Votato alla discrezione dell’understatement e figlio di un’estetica artigianale, lo scozzese James Yorkston, ormai da quasi vent’anni, rilascia dischi con invidiabile prolificità. Che si tratti di album da solista, di quelli rilasciati sotto l’egida Yorkston / Thorne / Khan o, addirittura, dei due libri che ha scritto, lo stile del songwriter scozzese è sempre stato improntato a una serafica calma e a una consapevole sicurezza.
Il suo, è il suono di un narratore che fin dagli esordi ha avuto ben chiaro lo sviluppo del proprio songwriting, il dipanarsi della propria prosa, il susseguirsi delle note sullo spartito, il lessico da usare per ogni occasione. Ha imboccato una strada e quella è stata, senza mai rilevanti digressioni dal percorso, senza mai la necessità o l’aspirazione a esplorare nuovi territori. Una circostanza, questa, che è diventata un'arma a doppio taglio: da un lato, grazie alla cura di Yorkston per gli arrangiamenti e la lungimiranza nello scegliere i collaboratori, ha partorito dischi che, per quanto prevedibili e famigliari, hanno raggiunto vette notevoli (Moving Up Country del 2002), dall’altro, però, ha anche generato una ripetitività che, nei momenti meno ispirati, partorisce composizioni noiose e prive di fantasia (I Was a Cat From The Book del 2012).
The Wide, Wide River non sfuggirebbe a questa regola non scritta se non fosse che, a livello di collaborazione, viene coinvolto il produttore svedese Karl-Jonas Winqvist e la sua Second Hand Orchestra. Con la band, si realizza un timido scostamento dalla consueta ortodossia, e il taglio interpretativo risulta colorato e frizzante. Il disco, poi, è stato registrato in soli tre giorni, con un approccio da “buona la prima”, che ha reso l’impianto complessivo assai vivace, anche grazie alla qualità dei musicisti coinvolti.
Ella Mary Leather apre il disco con il classico suono Yorkston: una progressione melodica risaputa, un ritornello genuinamente contagioso, ma nulla più di quanto già ascoltato in passato. La successiva To Soothe Her Wee Bit Sorrows possiede un’anima clamorosamente vanmorrisoniana, l’arrangiamento saetta avanti indietro tra la voce e l’orchestrazione, il feeling fra Yorkston e la Second Hand Orchestra trova la sua massima espressione in equilibrio tra esplosività jammistica e misurata espressività.
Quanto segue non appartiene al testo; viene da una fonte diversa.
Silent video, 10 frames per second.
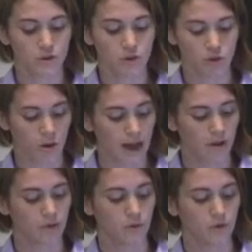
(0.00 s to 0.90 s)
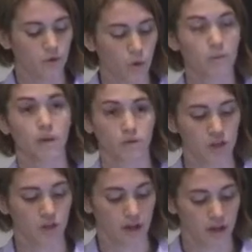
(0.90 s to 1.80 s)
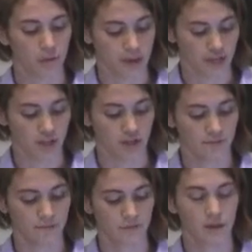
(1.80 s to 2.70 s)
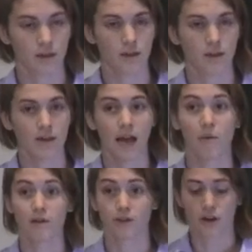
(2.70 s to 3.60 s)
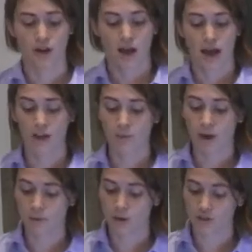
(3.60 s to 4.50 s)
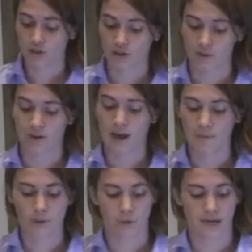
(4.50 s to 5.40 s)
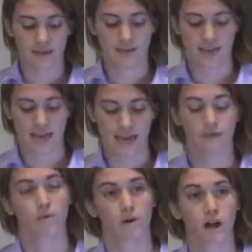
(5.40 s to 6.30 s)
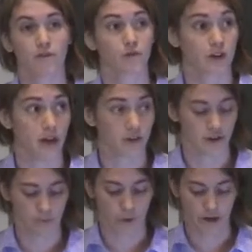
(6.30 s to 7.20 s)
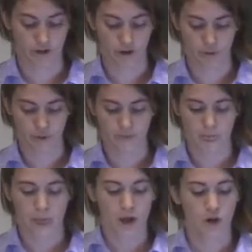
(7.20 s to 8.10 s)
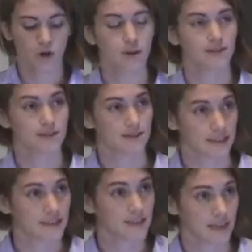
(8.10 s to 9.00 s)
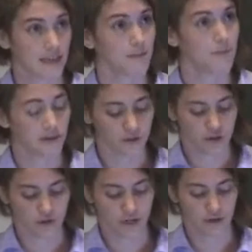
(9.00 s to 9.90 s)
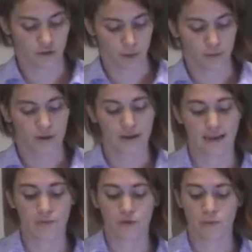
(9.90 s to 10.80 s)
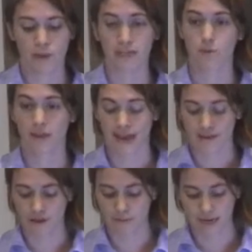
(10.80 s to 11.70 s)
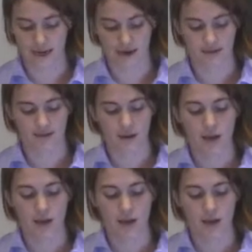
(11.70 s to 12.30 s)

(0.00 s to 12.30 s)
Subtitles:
drew the crowd that would form the original occupation. However, Occupy Wall Street would not be what it is today if it were not for another important group. Known as the 16 Beaver Street Group, named for the place where they had their meetings,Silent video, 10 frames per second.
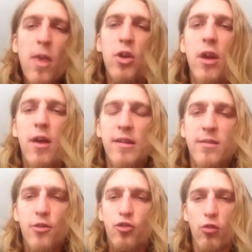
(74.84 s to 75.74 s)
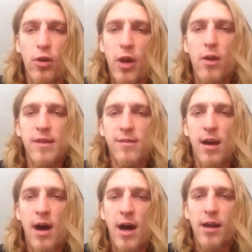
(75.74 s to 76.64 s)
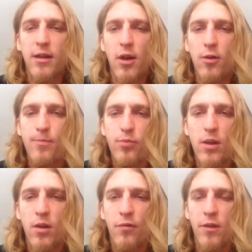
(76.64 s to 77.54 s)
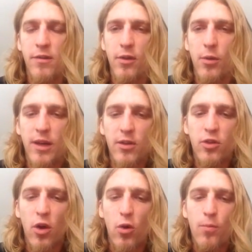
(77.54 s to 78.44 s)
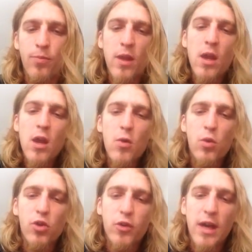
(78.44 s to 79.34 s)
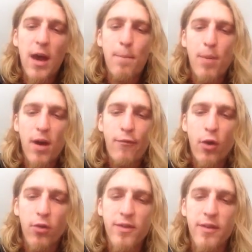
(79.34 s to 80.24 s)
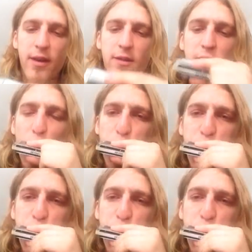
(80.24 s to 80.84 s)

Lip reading: you notice the draw note is the higher note of the two in each hole. Once you get above hole 6,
Allo stesso modo, anche Struggle ci consegna una band perfettamente sincronizzata, che spinge la melodia e si carica sulle spalle il peso emotivo del brano, mentre la voce calda di Yorkston si insinua delicatamente sotto pelle.
La stessa struttura, la si ritrova in There Is No Upside, che scorre ancora più vibrante, anche se melodicamente meno fascinosa, mentre poi il disco viene chiuso da due episodi più intimi, il folk dai sentori agresti di A Very Old- Fashoned Blues e il lento incedere malinconico di We Test The Beams, ballata da groppo in gola e fazzoletto alla mano.
La forza di questo nuovo lavoro risiede, sicuramente, nella collaborazione con la Second Hand Orchestra, una band capace di assecondare gli umori Yorkston, il quale, nei momenti più riusciti dell’album, ha avuto il coraggio di fare un passo indietro e diventare una parte del tutto. E’ indubbio che, in questo modo, la musica contenuta The Wide, Wide River si ammanti di inusitati colori e fluisca con una vivacità che in altri lavori era mancata, riuscendo ad arrivare dritta al bersaglio senza rilevanti inciampi. Se è l’inizio di una collaborazione destinata a durare, potrebbe anche essere una svolta decisiva nella carriera del musicista originario del Fife.